Drew Lustman mastica rullanti jungle e drum’n’bass dal suo primo lavoro medio-lungo, Beat Lumber, pubblicato all’epoca per l’etichetta di Berkley Unfun. Allora il producer si era accordato a quell’onda lunga che da Aphex Twin e Squarepusher aveva portato alla jungle celebrale di Venetian Snares, ovvero a un approccio febbrile ma scientifico, di quello cavalcato all’epoca da Planet Mu, condito alla bisogna con distese ambient, aperture filmiche e proverbiale sci-fi IDM. Vederlo tornare – dopo almeno un lustro passato a curare una epopea di (tagliamo corto) future garage con album sempre più curati e ambiziosi – ad una produzione più diretta, figlia dei suoi dj set ma anche dei suoi guizzi e delle sue trovate da studio, non può che essere una buona premessa per la nuova prova sulla lunga distanza che, proprio come suggerisce la copertina, metterà assieme il noto in una giustapposizione inaspettata.

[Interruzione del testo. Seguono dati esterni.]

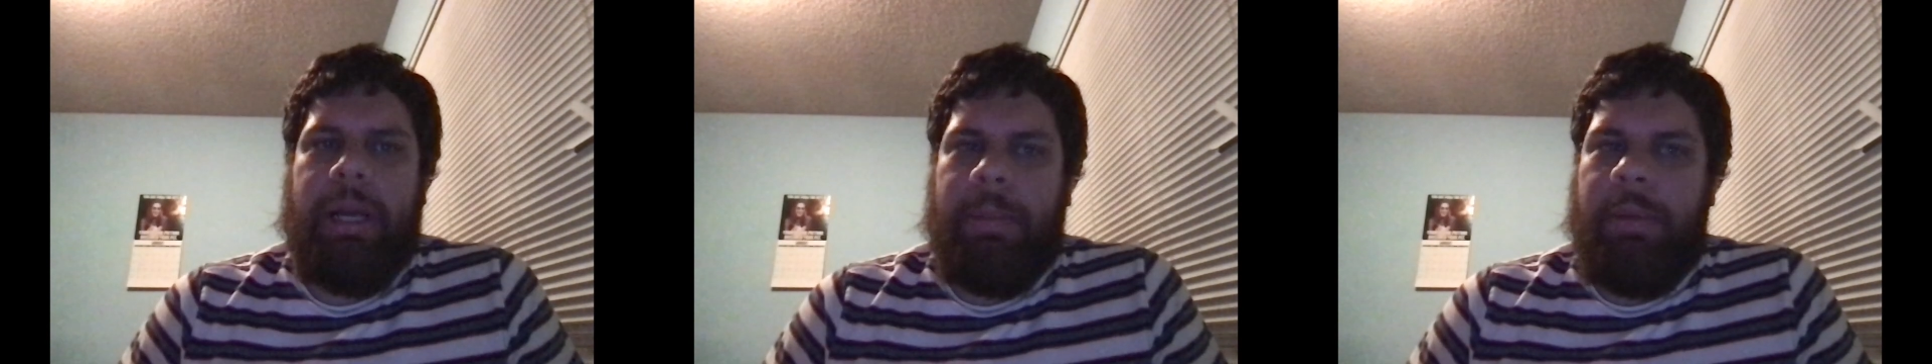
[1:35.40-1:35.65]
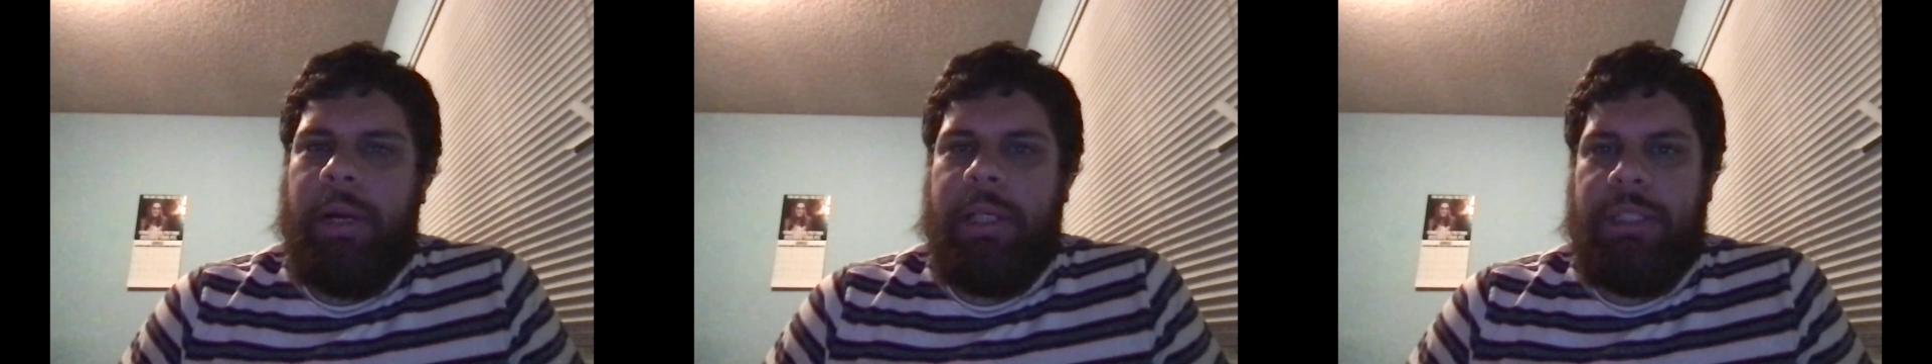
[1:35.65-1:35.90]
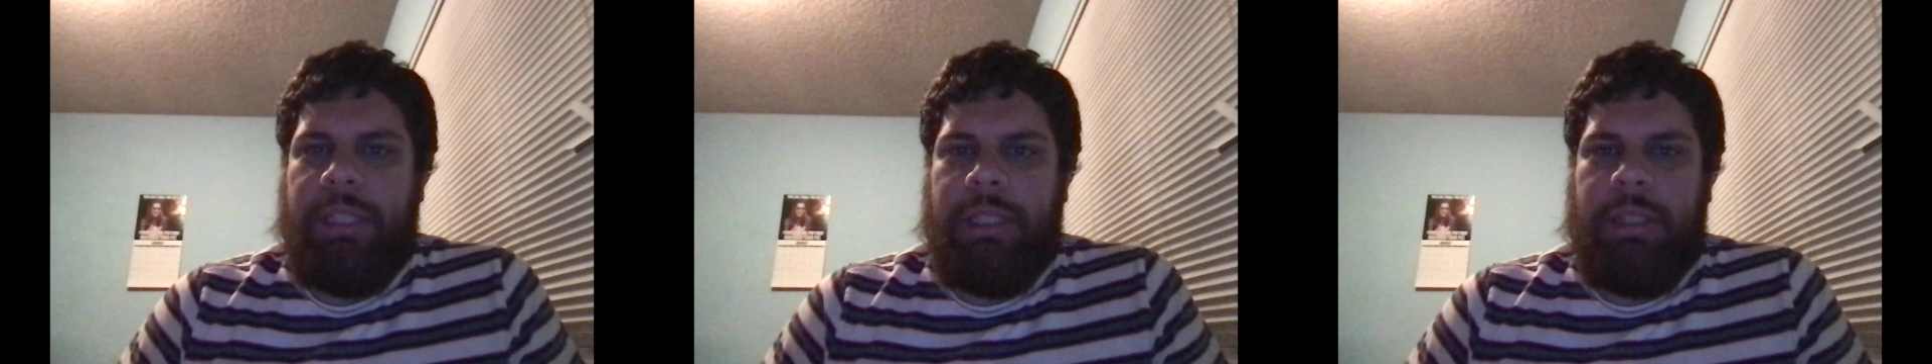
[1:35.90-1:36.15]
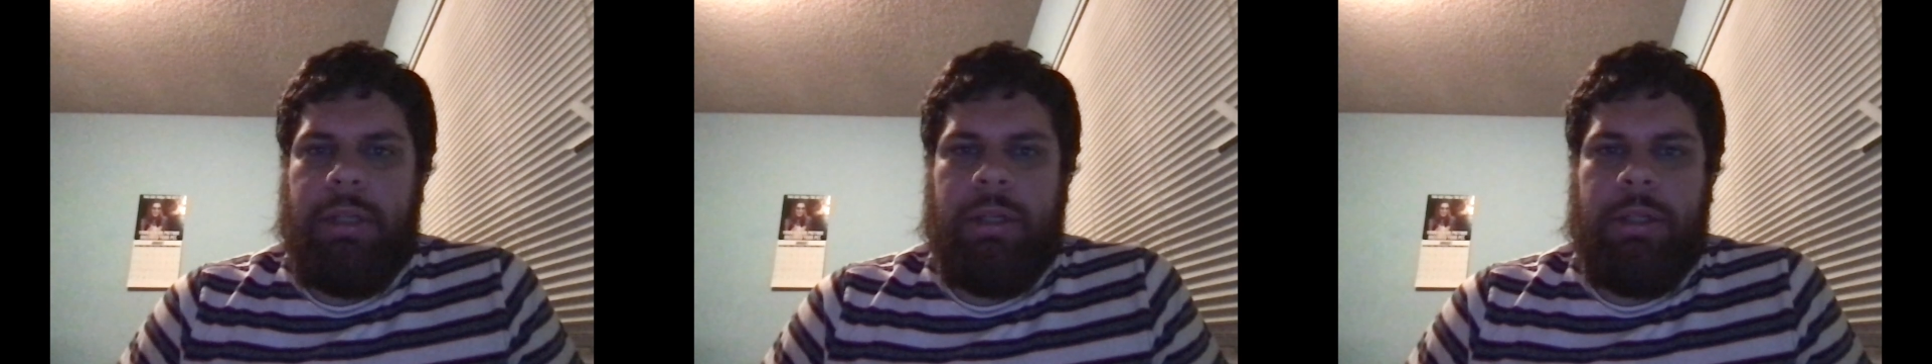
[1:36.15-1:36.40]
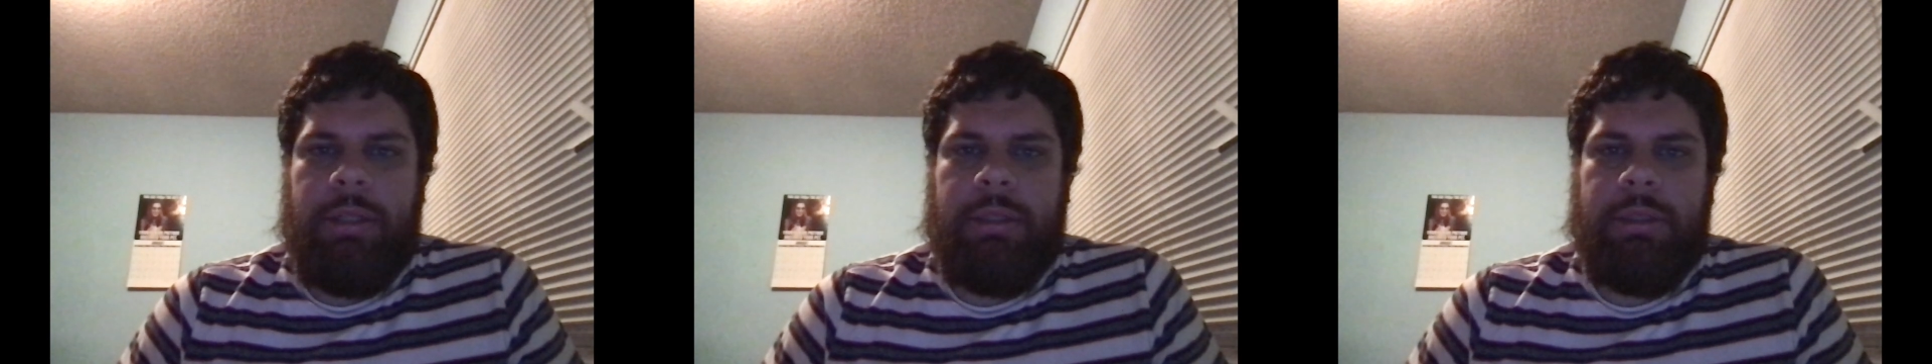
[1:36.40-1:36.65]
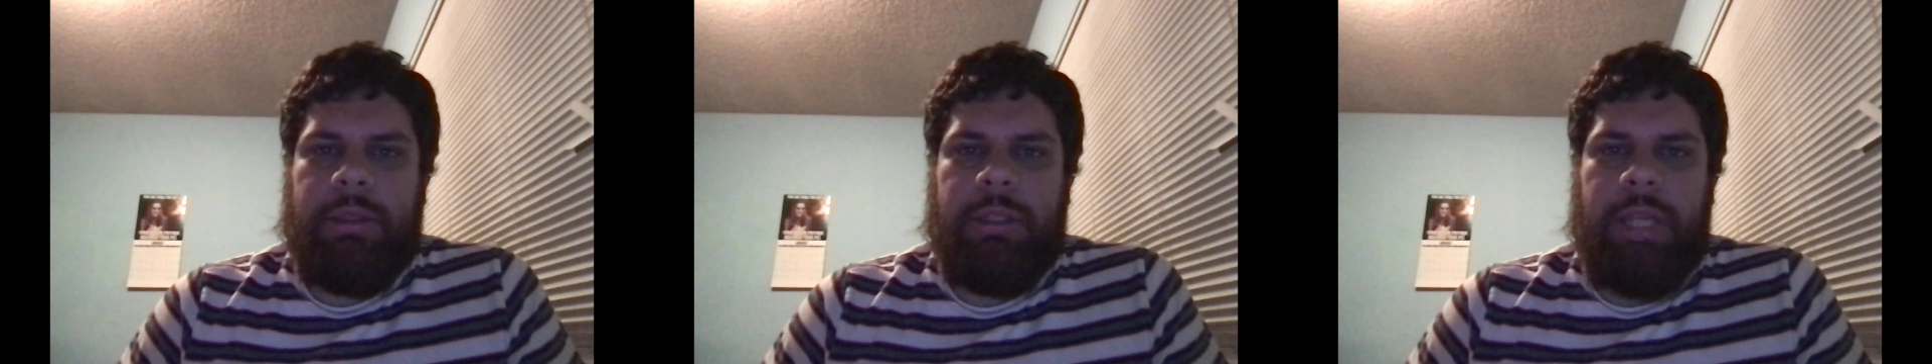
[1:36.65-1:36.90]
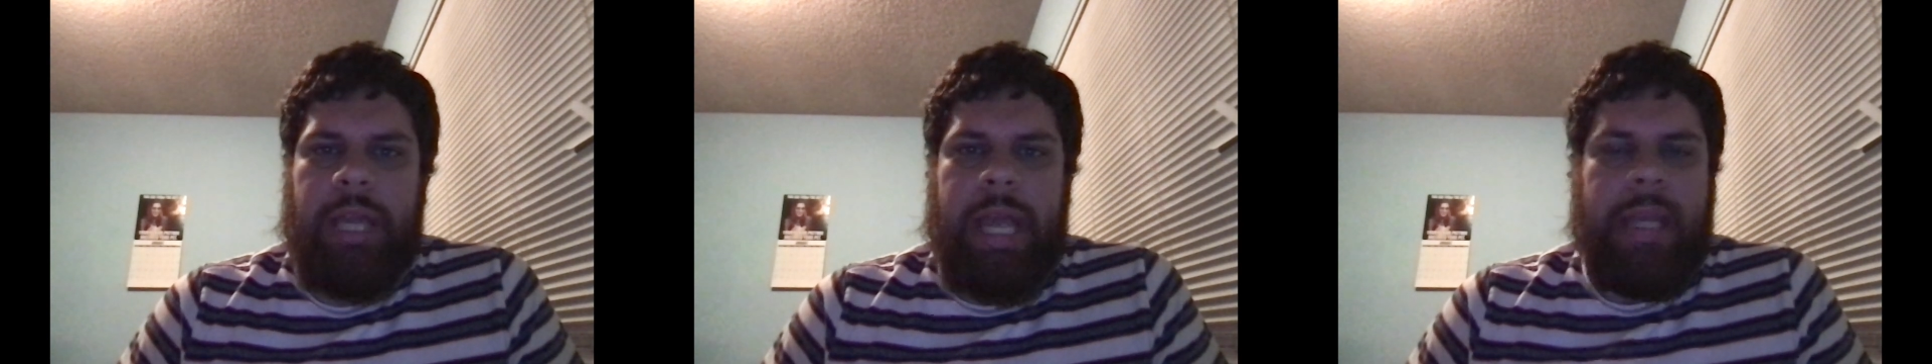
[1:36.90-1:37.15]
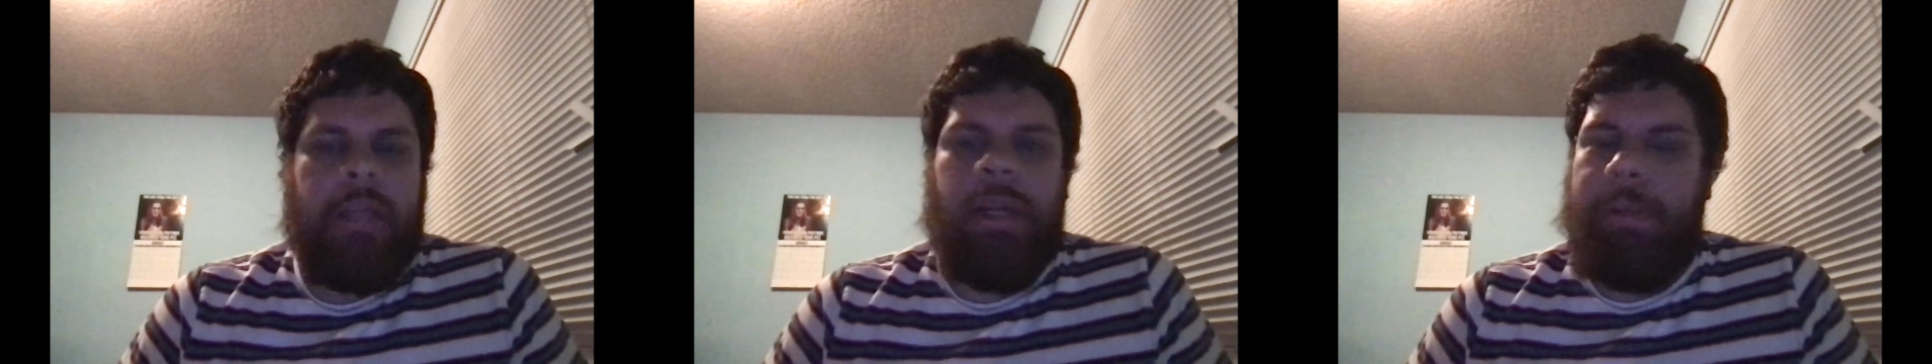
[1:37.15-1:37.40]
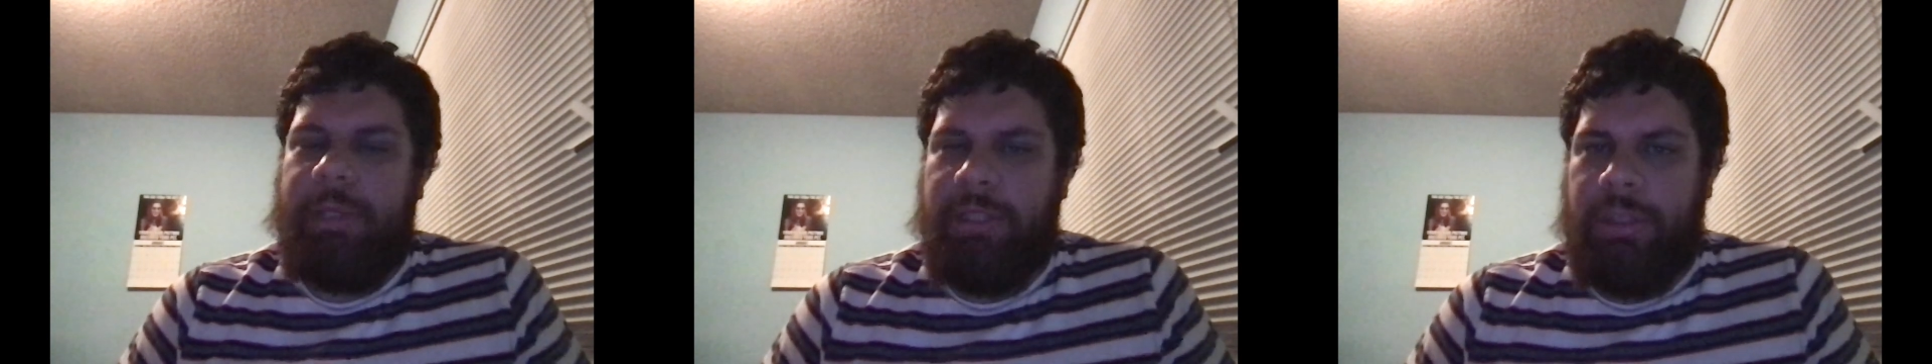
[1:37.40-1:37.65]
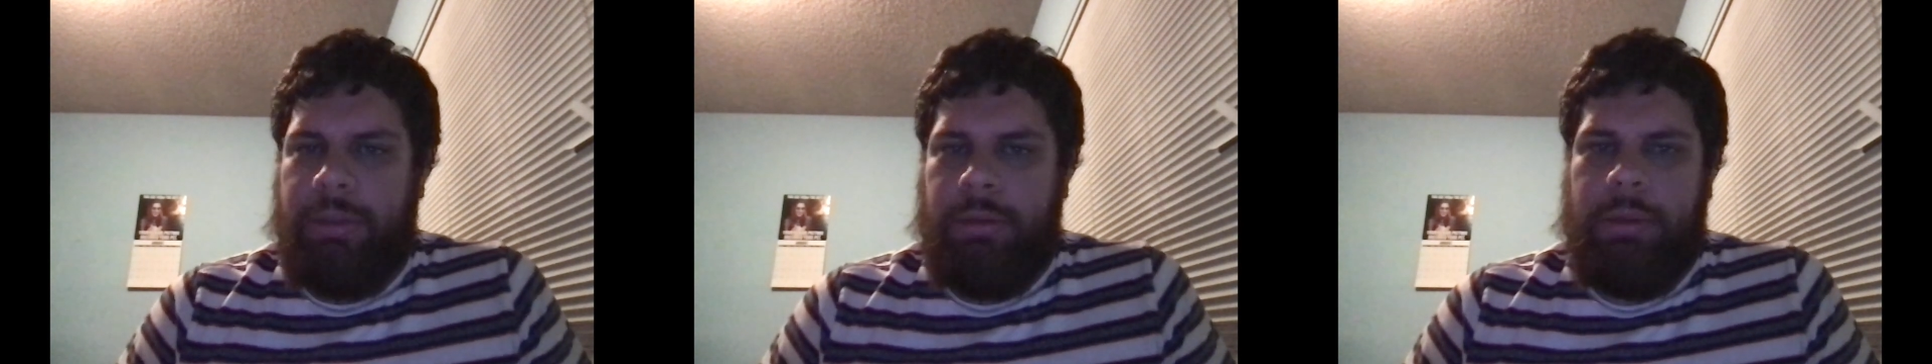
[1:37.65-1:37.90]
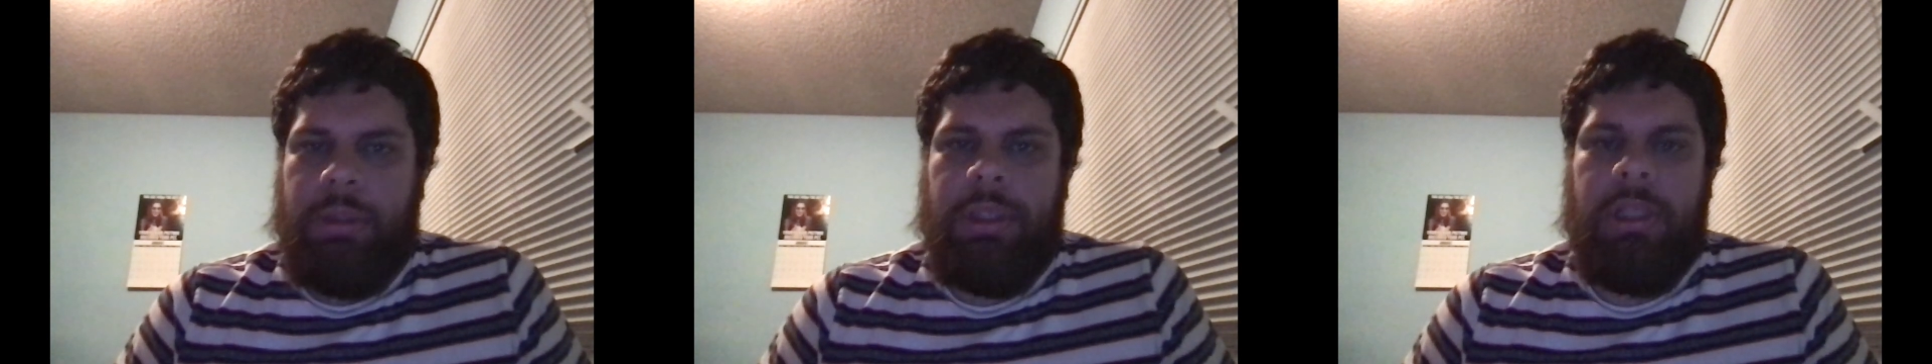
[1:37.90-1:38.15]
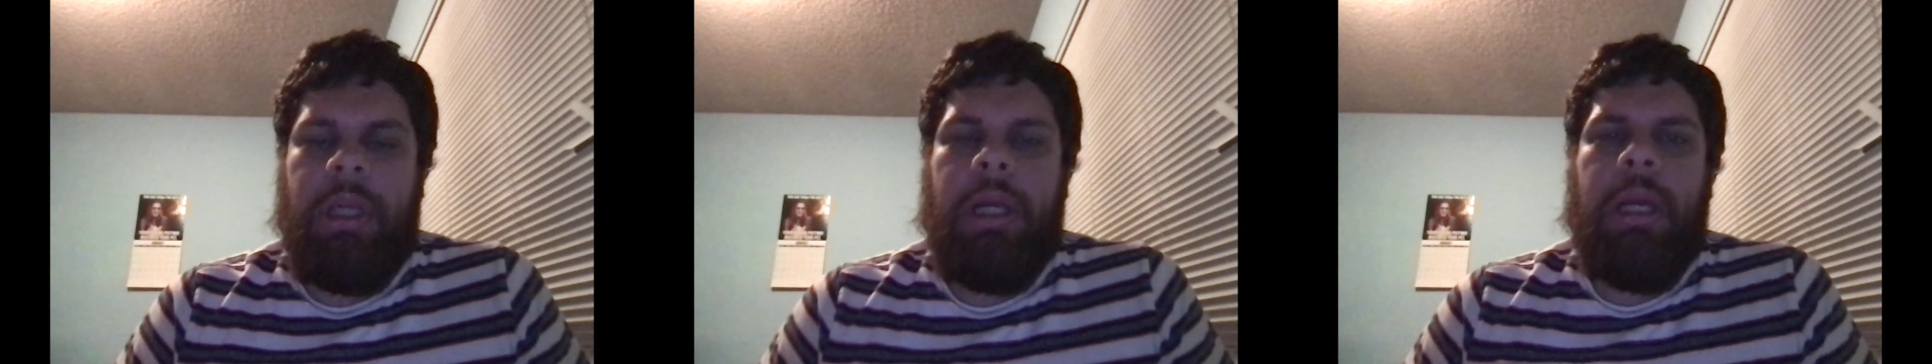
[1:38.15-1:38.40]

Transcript: a project called economic zones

Dopo essersi firmato per la prima volta con il suo nome e cognome nel 2014 con l’EP A Thorough Study, Lustman pubblica dunque sulla consueta Planet Mu un disco al solito speziato di soul, jazz e afosa lounge, farcendo in libertà intarsi ritmici tra jungle (Watch A Man Die), hardcore (Time Machine), sporadiche casse dritte, bassi techno dub (Green Tecnique), broken beat ed exotica varia (Angel Flesh, Onyx con il feat di Le1f), tutti ingredienti già incontrati nella sua discografia, inscatolati in brevi bozzetti dalle seppiate hauntologie, inframezzati da alcune sofisticate rullate della prima drum’n’bass, magari quella di Photek. D’altro canto, come nella prima produzione di Zomby, non mancano le citazioni da tutto l’hardcore continuum sottoforma di cut’n’paste vocali e tagli sul mix, come smalti house tipici di molta produzione targata FaltyDl.
Assieme al Damogen Furies di Squarepusher, altro lavoro che quest’anno aveva come premessa un approccio il più possibile diretto e senza filtri, The Crystal Cowboy non sorprende, non contiene tutti assi, ma rinnova con ingegno e freschezza l’arte sonica del suo autore. Chiamala se vuoi autorialità folk fatta con l’elettronica alle prime luci del mattino (e se state pensando a Aphex Twin, il parallelo ci sta).